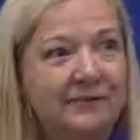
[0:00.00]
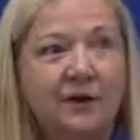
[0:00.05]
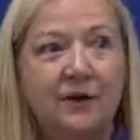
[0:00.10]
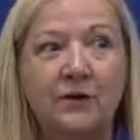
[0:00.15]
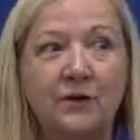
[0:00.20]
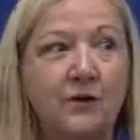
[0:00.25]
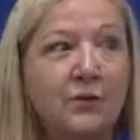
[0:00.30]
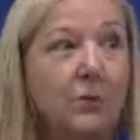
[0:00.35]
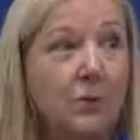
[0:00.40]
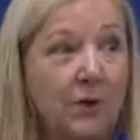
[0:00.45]

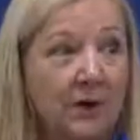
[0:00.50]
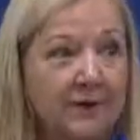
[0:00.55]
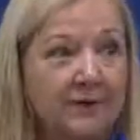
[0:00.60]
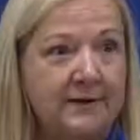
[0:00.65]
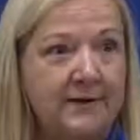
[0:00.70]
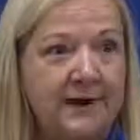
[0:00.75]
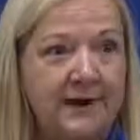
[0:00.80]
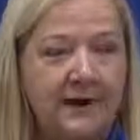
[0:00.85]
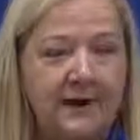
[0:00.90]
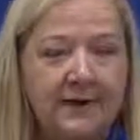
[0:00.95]

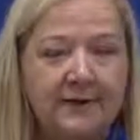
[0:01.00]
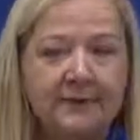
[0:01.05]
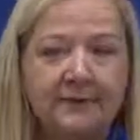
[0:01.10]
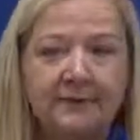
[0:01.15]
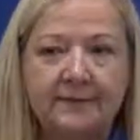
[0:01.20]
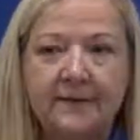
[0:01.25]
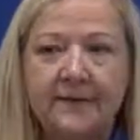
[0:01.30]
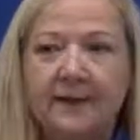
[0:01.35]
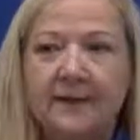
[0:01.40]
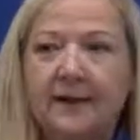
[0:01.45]
31
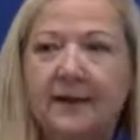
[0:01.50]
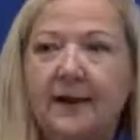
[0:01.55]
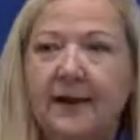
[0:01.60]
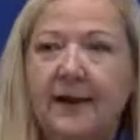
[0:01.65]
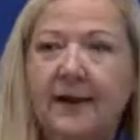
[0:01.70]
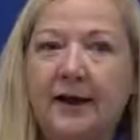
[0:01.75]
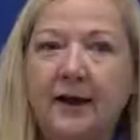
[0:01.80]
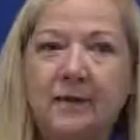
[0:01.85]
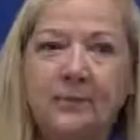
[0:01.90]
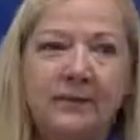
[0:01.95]
days.
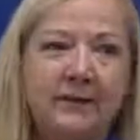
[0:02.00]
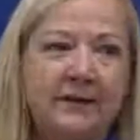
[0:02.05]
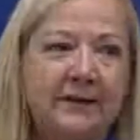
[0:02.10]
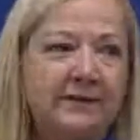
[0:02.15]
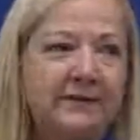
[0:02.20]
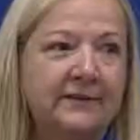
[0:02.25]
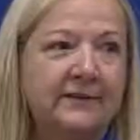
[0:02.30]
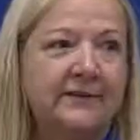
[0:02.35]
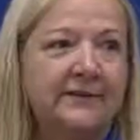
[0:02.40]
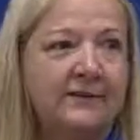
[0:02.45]

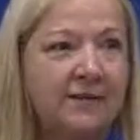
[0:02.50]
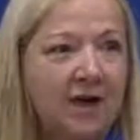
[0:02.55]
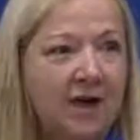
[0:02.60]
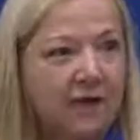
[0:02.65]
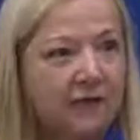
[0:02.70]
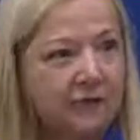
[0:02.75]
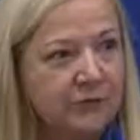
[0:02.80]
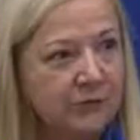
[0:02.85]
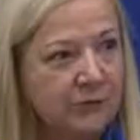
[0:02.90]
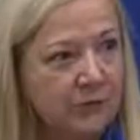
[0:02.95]
It's a
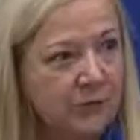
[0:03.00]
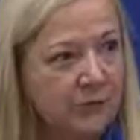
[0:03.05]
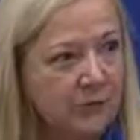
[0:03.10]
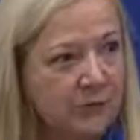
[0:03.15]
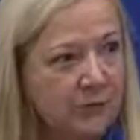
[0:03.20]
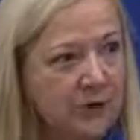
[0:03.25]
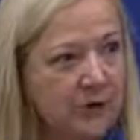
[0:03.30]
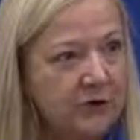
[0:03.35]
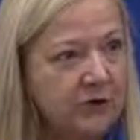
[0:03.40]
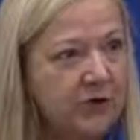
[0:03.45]
soft
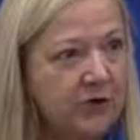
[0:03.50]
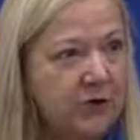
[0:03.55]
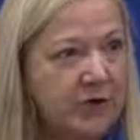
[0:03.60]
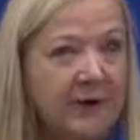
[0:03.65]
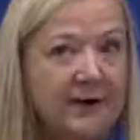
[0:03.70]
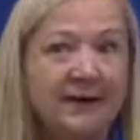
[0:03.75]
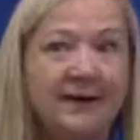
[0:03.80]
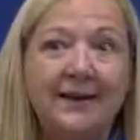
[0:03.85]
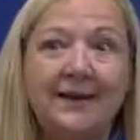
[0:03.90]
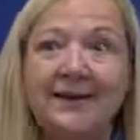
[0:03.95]
pull on your
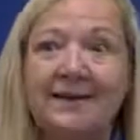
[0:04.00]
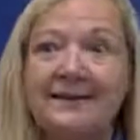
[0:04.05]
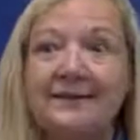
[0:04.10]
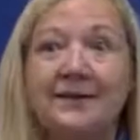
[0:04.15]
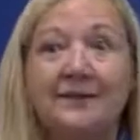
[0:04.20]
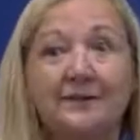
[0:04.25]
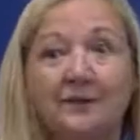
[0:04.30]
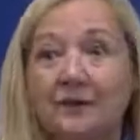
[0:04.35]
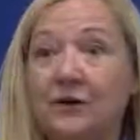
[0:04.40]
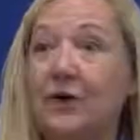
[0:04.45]
credit, and it
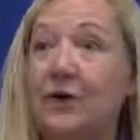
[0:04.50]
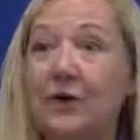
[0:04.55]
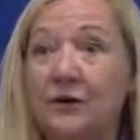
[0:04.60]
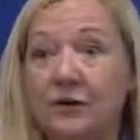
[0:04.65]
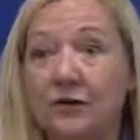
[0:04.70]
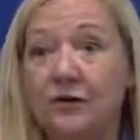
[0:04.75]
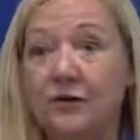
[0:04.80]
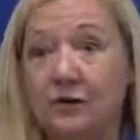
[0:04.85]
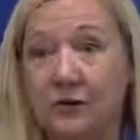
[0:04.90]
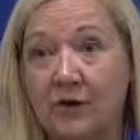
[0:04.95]
doesn't
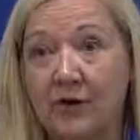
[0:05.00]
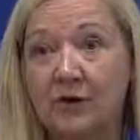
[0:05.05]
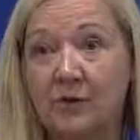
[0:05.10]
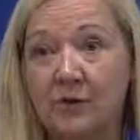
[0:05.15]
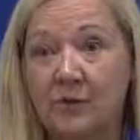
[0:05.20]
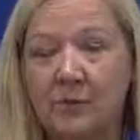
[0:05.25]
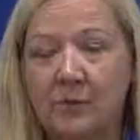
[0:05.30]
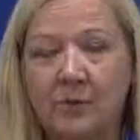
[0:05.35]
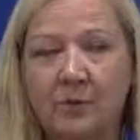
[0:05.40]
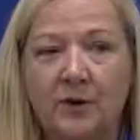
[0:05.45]
hurt your credit
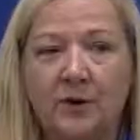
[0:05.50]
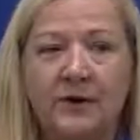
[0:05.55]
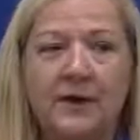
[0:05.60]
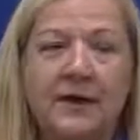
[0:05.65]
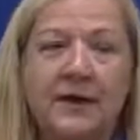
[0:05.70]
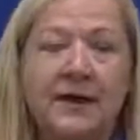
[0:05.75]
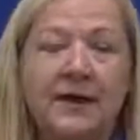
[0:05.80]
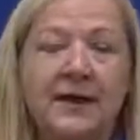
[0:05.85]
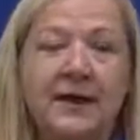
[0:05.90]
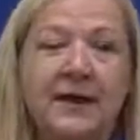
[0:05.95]
report.
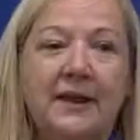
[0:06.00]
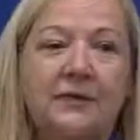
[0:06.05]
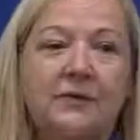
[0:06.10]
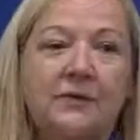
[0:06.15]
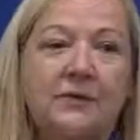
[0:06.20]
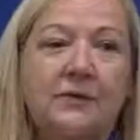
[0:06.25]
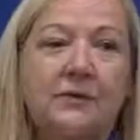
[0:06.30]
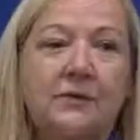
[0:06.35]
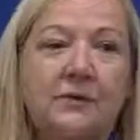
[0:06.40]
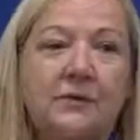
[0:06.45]

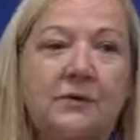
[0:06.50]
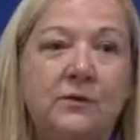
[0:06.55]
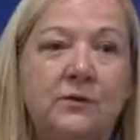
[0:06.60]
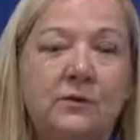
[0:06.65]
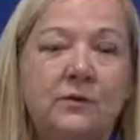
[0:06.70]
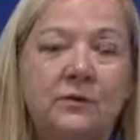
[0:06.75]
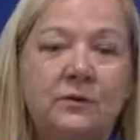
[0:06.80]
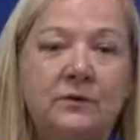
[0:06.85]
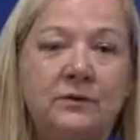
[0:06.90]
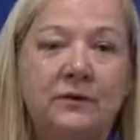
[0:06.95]
If
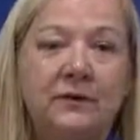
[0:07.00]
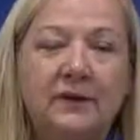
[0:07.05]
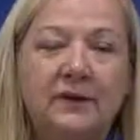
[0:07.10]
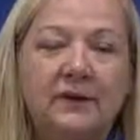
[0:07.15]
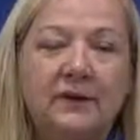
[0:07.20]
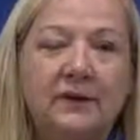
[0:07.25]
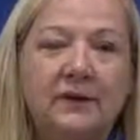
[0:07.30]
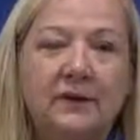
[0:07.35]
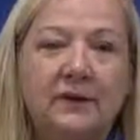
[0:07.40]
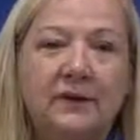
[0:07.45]
you
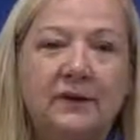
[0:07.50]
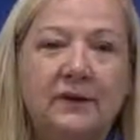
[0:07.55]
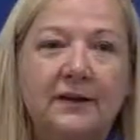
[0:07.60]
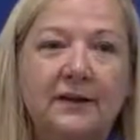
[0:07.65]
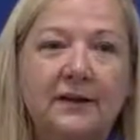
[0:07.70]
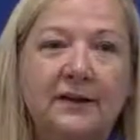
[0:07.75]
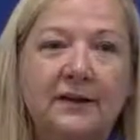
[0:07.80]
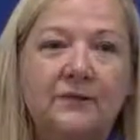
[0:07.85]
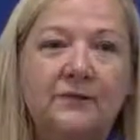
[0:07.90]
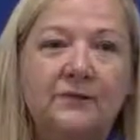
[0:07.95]

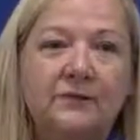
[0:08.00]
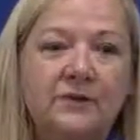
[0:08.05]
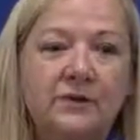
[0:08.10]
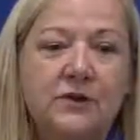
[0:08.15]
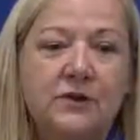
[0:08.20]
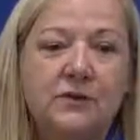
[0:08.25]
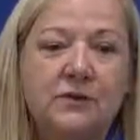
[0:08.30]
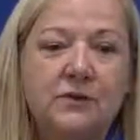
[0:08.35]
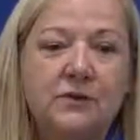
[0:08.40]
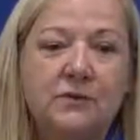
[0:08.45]

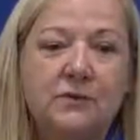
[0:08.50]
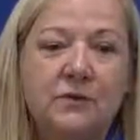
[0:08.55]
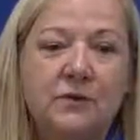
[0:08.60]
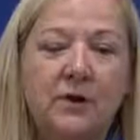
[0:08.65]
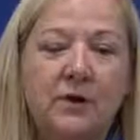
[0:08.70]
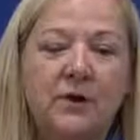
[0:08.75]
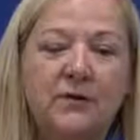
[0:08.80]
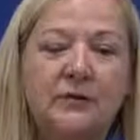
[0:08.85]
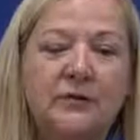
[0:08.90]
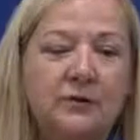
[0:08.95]

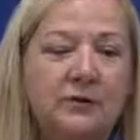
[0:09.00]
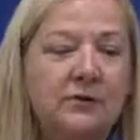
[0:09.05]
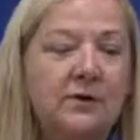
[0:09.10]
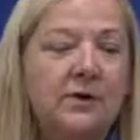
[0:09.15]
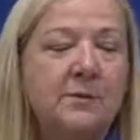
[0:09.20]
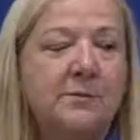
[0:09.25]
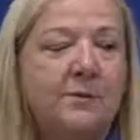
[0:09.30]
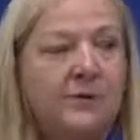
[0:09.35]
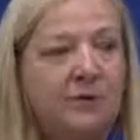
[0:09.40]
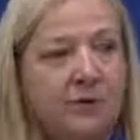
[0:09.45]
do
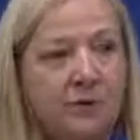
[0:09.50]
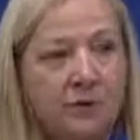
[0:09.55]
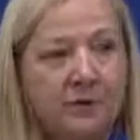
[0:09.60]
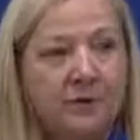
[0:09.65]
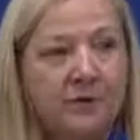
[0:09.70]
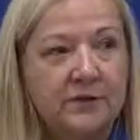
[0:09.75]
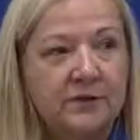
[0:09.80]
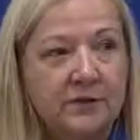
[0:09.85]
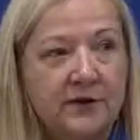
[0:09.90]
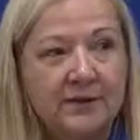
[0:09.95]
it before
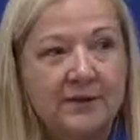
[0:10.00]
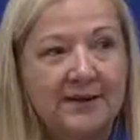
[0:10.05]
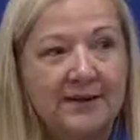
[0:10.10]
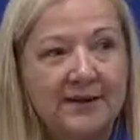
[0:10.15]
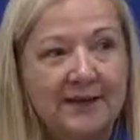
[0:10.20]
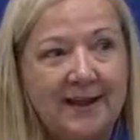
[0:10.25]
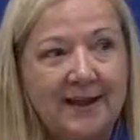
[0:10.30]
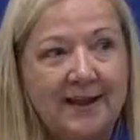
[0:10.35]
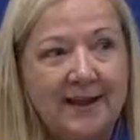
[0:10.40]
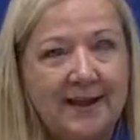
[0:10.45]
the 30
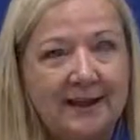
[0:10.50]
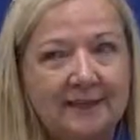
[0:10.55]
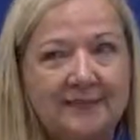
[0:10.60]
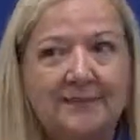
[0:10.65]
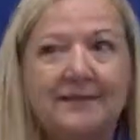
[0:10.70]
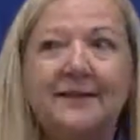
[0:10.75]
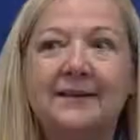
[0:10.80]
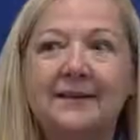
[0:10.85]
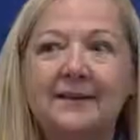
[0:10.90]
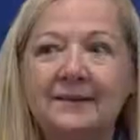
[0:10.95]

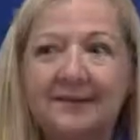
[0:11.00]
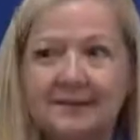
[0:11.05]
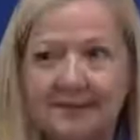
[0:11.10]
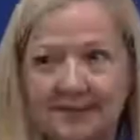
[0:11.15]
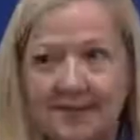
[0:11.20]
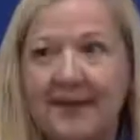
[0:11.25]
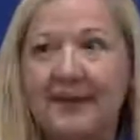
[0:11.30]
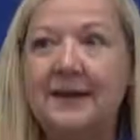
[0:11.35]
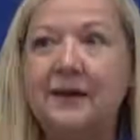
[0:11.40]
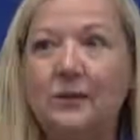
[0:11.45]
days,
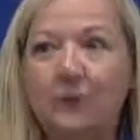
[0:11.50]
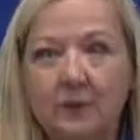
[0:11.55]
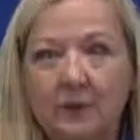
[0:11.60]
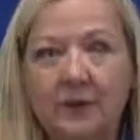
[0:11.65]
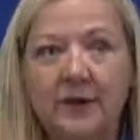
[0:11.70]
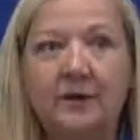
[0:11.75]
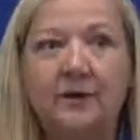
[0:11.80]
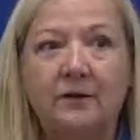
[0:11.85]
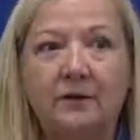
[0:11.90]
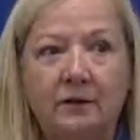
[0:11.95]
then it
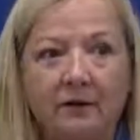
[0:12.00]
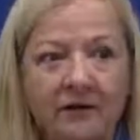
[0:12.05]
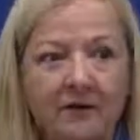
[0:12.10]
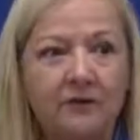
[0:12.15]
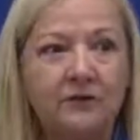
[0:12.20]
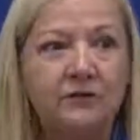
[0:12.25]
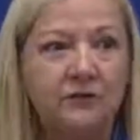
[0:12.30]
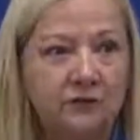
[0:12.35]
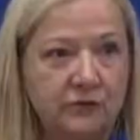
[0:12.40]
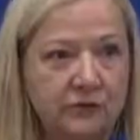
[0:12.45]
will
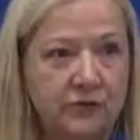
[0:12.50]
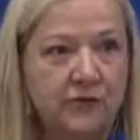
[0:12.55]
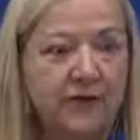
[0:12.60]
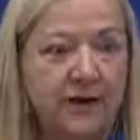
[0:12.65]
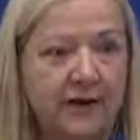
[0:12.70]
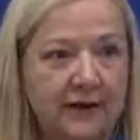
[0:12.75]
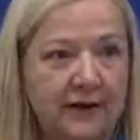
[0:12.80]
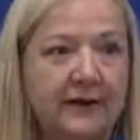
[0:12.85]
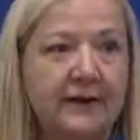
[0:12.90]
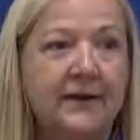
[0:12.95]
hit your
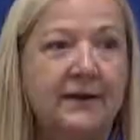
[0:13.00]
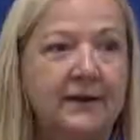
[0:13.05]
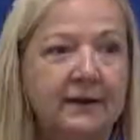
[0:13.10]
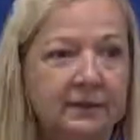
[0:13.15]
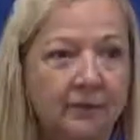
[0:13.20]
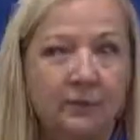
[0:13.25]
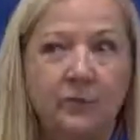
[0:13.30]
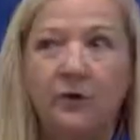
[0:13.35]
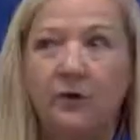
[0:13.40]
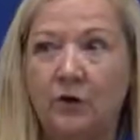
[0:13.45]
credit and
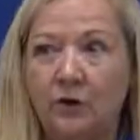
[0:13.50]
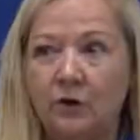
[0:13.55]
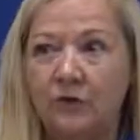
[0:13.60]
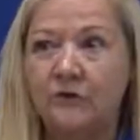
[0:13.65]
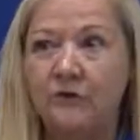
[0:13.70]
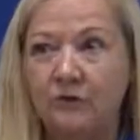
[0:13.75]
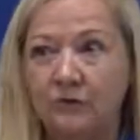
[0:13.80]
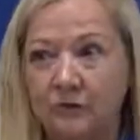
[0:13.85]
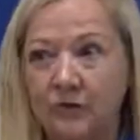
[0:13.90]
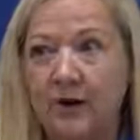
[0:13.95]
it will
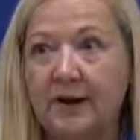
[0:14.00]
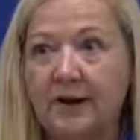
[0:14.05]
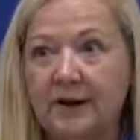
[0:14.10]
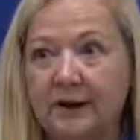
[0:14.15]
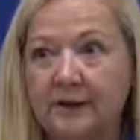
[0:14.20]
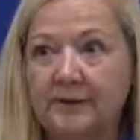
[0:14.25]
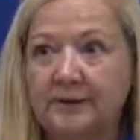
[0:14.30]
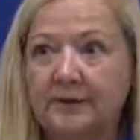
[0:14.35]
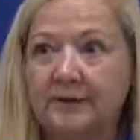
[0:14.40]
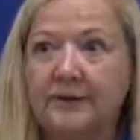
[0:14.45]
hurt your
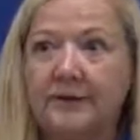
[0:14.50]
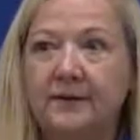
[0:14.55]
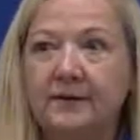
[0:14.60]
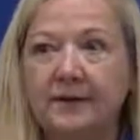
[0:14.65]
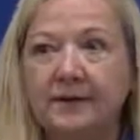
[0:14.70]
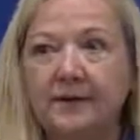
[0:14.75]
credit.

**********

Exercise description: Leave out the pictures and output the rest of the material exactly as written.

Written answer:
[0:00.00]
[0:00.05]
[0:00.10]
[0:00.15]
[0:00.20]
[0:00.25]
[0:00.30]
[0:00.35]
[0:00.40]
[0:00.45]

[0:00.50]
[0:00.55]
[0:00.60]
[0:00.65]
[0:00.70]
[0:00.75]
[0:00.80]
[0:00.85]
[0:00.90]
[0:00.95]

[0:01.00]
[0:01.05]
[0:01.10]
[0:01.15]
[0:01.20]
[0:01.25]
[0:01.30]
[0:01.35]
[0:01.40]
[0:01.45]
31
[0:01.50]
[0:01.55]
[0:01.60]
[0:01.65]
[0:01.70]
[0:01.75]
[0:01.80]
[0:01.85]
[0:01.90]
[0:01.95]
days.
[0:02.00]
[0:02.05]
[0:02.10]
[0:02.15]
[0:02.20]
[0:02.25]
[0:02.30]
[0:02.35]
[0:02.40]
[0:02.45]

[0:02.50]
[0:02.55]
[0:02.60]
[0:02.65]
[0:02.70]
[0:02.75]
[0:02.80]
[0:02.85]
[0:02.90]
[0:02.95]
It's a
[0:03.00]
[0:03.05]
[0:03.10]
[0:03.15]
[0:03.20]
[0:03.25]
[0:03.30]
[0:03.35]
[0:03.40]
[0:03.45]
soft
[0:03.50]
[0:03.55]
[0:03.60]
[0:03.65]
[0:03.70]
[0:03.75]
[0:03.80]
[0:03.85]
[0:03.90]
[0:03.95]
pull on your
[0:04.00]
[0:04.05]
[0:04.10]
[0:04.15]
[0:04.20]
[0:04.25]
[0:04.30]
[0:04.35]
[0:04.40]
[0:04.45]
credit, and it
[0:04.50]
[0:04.55]
[0:04.60]
[0:04.65]
[0:04.70]
[0:04.75]
[0:04.80]
[0:04.85]
[0:04.90]
[0:04.95]
doesn't
[0:05.00]
[0:05.05]
[0:05.10]
[0:05.15]
[0:05.20]
[0:05.25]
[0:05.30]
[0:05.35]
[0:05.40]
[0:05.45]
hurt your credit
[0:05.50]
[0:05.55]
[0:05.60]
[0:05.65]
[0:05.70]
[0:05.75]
[0:05.80]
[0:05.85]
[0:05.90]
[0:05.95]
report.
[0:06.00]
[0:06.05]
[0:06.10]
[0:06.15]
[0:06.20]
[0:06.25]
[0:06.30]
[0:06.35]
[0:06.40]
[0:06.45]

[0:06.50]
[0:06.55]
[0:06.60]
[0:06.65]
[0:06.70]
[0:06.75]
[0:06.80]
[0:06.85]
[0:06.90]
[0:06.95]
If
[0:07.00]
[0:07.05]
[0:07.10]
[0:07.15]
[0:07.20]
[0:07.25]
[0:07.30]
[0:07.35]
[0:07.40]
[0:07.45]
you
[0:07.50]
[0:07.55]
[0:07.60]
[0:07.65]
[0:07.70]
[0:07.75]
[0:07.80]
[0:07.85]
[0:07.90]
[0:07.95]

[0:08.00]
[0:08.05]
[0:08.10]
[0:08.15]
[0:08.20]
[0:08.25]
[0:08.30]
[0:08.35]
[0:08.40]
[0:08.45]

[0:08.50]
[0:08.55]
[0:08.60]
[0:08.65]
[0:08.70]
[0:08.75]
[0:08.80]
[0:08.85]
[0:08.90]
[0:08.95]

[0:09.00]
[0:09.05]
[0:09.10]
[0:09.15]
[0:09.20]
[0:09.25]
[0:09.30]
[0:09.35]
[0:09.40]
[0:09.45]
do
[0:09.50]
[0:09.55]
[0:09.60]
[0:09.65]
[0:09.70]
[0:09.75]
[0:09.80]
[0:09.85]
[0:09.90]
[0:09.95]
it before
[0:10.00]
[0:10.05]
[0:10.10]
[0:10.15]
[0:10.20]
[0:10.25]
[0:10.30]
[0:10.35]
[0:10.40]
[0:10.45]
the 30
[0:10.50]
[0:10.55]
[0:10.60]
[0:10.65]
[0:10.70]
[0:10.75]
[0:10.80]
[0:10.85]
[0:10.90]
[0:10.95]

[0:11.00]
[0:11.05]
[0:11.10]
[0:11.15]
[0:11.20]
[0:11.25]
[0:11.30]
[0:11.35]
[0:11.40]
[0:11.45]
days,
[0:11.50]
[0:11.55]
[0:11.60]
[0:11.65]
[0:11.70]
[0:11.75]
[0:11.80]
[0:11.85]
[0:11.90]
[0:11.95]
then it
[0:12.00]
[0:12.05]
[0:12.10]
[0:12.15]
[0:12.20]
[0:12.25]
[0:12.30]
[0:12.35]
[0:12.40]
[0:12.45]
will
[0:12.50]
[0:12.55]
[0:12.60]
[0:12.65]
[0:12.70]
[0:12.75]
[0:12.80]
[0:12.85]
[0:12.90]
[0:12.95]
hit your
[0:13.00]
[0:13.05]
[0:13.10]
[0:13.15]
[0:13.20]
[0:13.25]
[0:13.30]
[0:13.35]
[0:13.40]
[0:13.45]
credit and
[0:13.50]
[0:13.55]
[0:13.60]
[0:13.65]
[0:13.70]
[0:13.75]
[0:13.80]
[0:13.85]
[0:13.90]
[0:13.95]
it will
[0:14.00]
[0:14.05]
[0:14.10]
[0:14.15]
[0:14.20]
[0:14.25]
[0:14.30]
[0:14.35]
[0:14.40]
[0:14.45]
hurt your
[0:14.50]
[0:14.55]
[0:14.60]
[0:14.65]
[0:14.70]
[0:14.75]
credit.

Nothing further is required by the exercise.